I’ve even published reminders about existing features, and customers loved it. People can become so familiar with using an application a certain way that they easily overlook features that don’t have attention-grabbing interface elements. Whatever you do, don’t assume that building a new feature is enough; you’ll need a few ways to easily let your customers know about all the great new things you’re building.
Supporting and Listening to Customers
We launched Sifter with a simple email address as our help desk. This worked well enough with only one person answering emails, but if you have more than one, it can get messy fast. Don’t drop the ball when it comes to support: almost every time someone contacts you, they’re either frustrated by a problem or disappointed by the lack of a feature. Make sure your interaction helps turn those feelings around.
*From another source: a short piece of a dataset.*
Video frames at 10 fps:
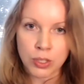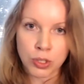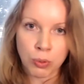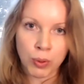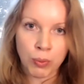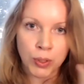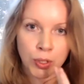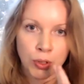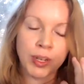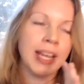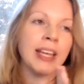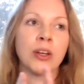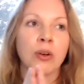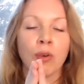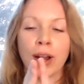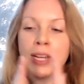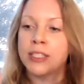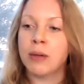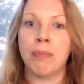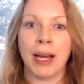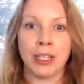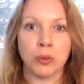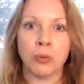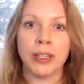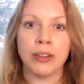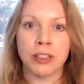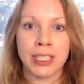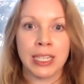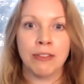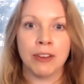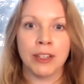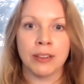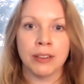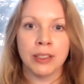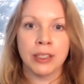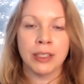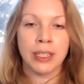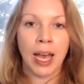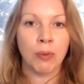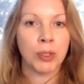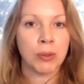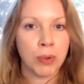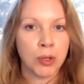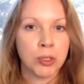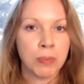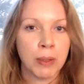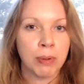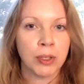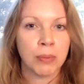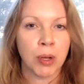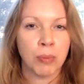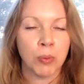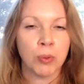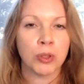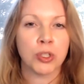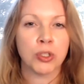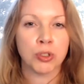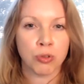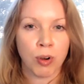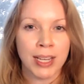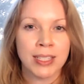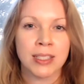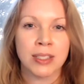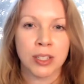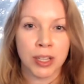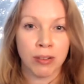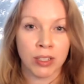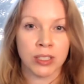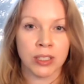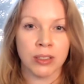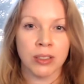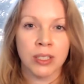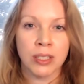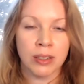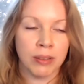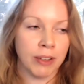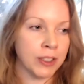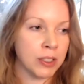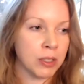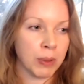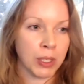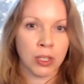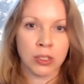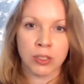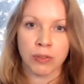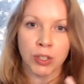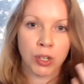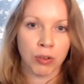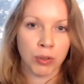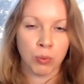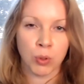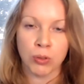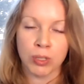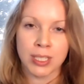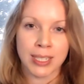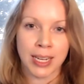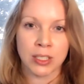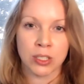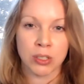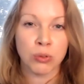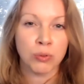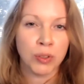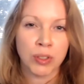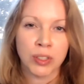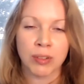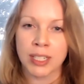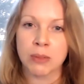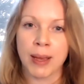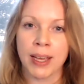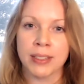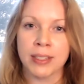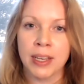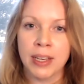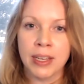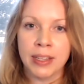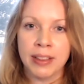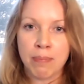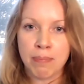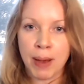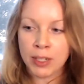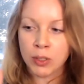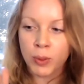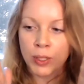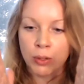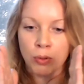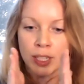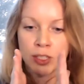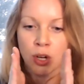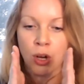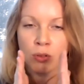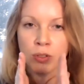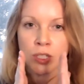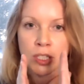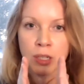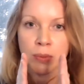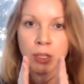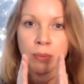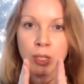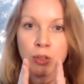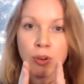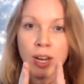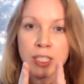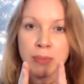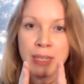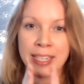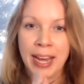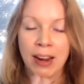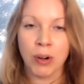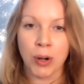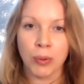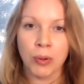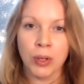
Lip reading: So we want to create a greater bandwidth to live in. And with most people at the moment, with the stress that they're under, if it's because of the current world status or for other aspects, their bandwidth or their tolerance can become incredibly narrow.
Encourage people to do more than write an email to support. Email addresses don’t provide information about the person. If your customer uses an address that’s different from the one on your files, you might not be able to look up their account without emailing them back; and you probably won’t know which browser or operating system they’re using. All these get in the way of providing the best possible support. Invest in a friendly, simple support request form and a good help desk tool. Ideally, the form will cover some standard and common questions, and capture some information about their operating system and web browser. It will make your life easier and save you time, and you’ll have happier customers as a result.
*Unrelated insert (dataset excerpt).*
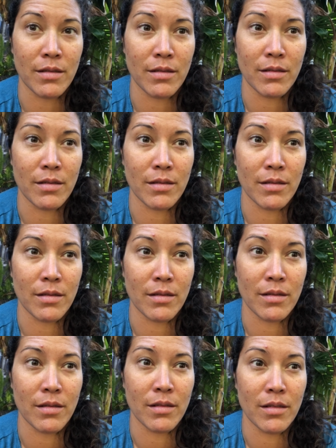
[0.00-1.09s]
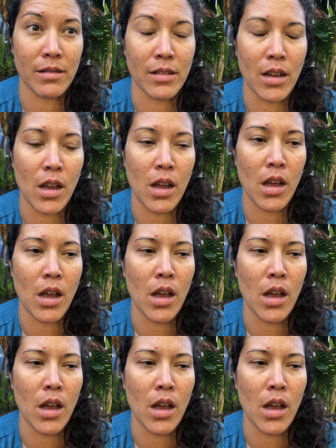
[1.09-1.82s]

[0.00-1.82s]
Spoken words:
No one is speaking in this clip.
Use All of the Recurring Channels
Setting up your channels of communication is critical. If you can automate them, that’s even better. Regardless, promote those channels heavily so people know how they can keep up with the latest news.
All of your customers are different, and all of the types of channels for communication are different. Social media posts and announcements are more temporary and fleeting. Newsletters are more likely to reach more people. In-app announcements are great, but only if people regularly log in. Blog and changelog posts make for great permanent homes for announcements. Of course, there are plenty of other channels that could be relevant and useful.
As a small business, simple automation can save you a ton of time. If you have a blog and changelog, you can use almost any newsletter service to automatically email out new blog posts to subscribers. You could use a tool like Zapier or a CMS plug-in to automatically post to social media. And you can have code in your application that monitors the feed to know when to display a link in your application.
You probably don’t need to implement this level of automation right away, but these are the kinds of things to think about to ensure you have clear and open lines of communication with all of your customers and potential customers.
Creating an FAQ
In the past, I’ve had a low opinion of FAQ pages. I had always viewed them as a dumping grounds for leftover content. In Sifter’s case, however, the large majority of our support requests were actually more like feature requests. Many of those were features that we had given an incredible amount of thought to, but in some cases, they were features we had no plans to add to Sifter. In most cases, there were blog posts explaining our thoughts on these features, but the reality was that there wasn’t really a good place for content about features that don’t currently–and likely never will–exist. An FAQ was a perfect place for that type of content.
Once we added the FAQ, we received fewer requests for some of these features, and when we did receive feature requests, they were much more thoughtful, considered, and clearly explained. This may have hurt us because we had fewer conversations with customers, but I was comfortable that I was still having more than enough dialog with them.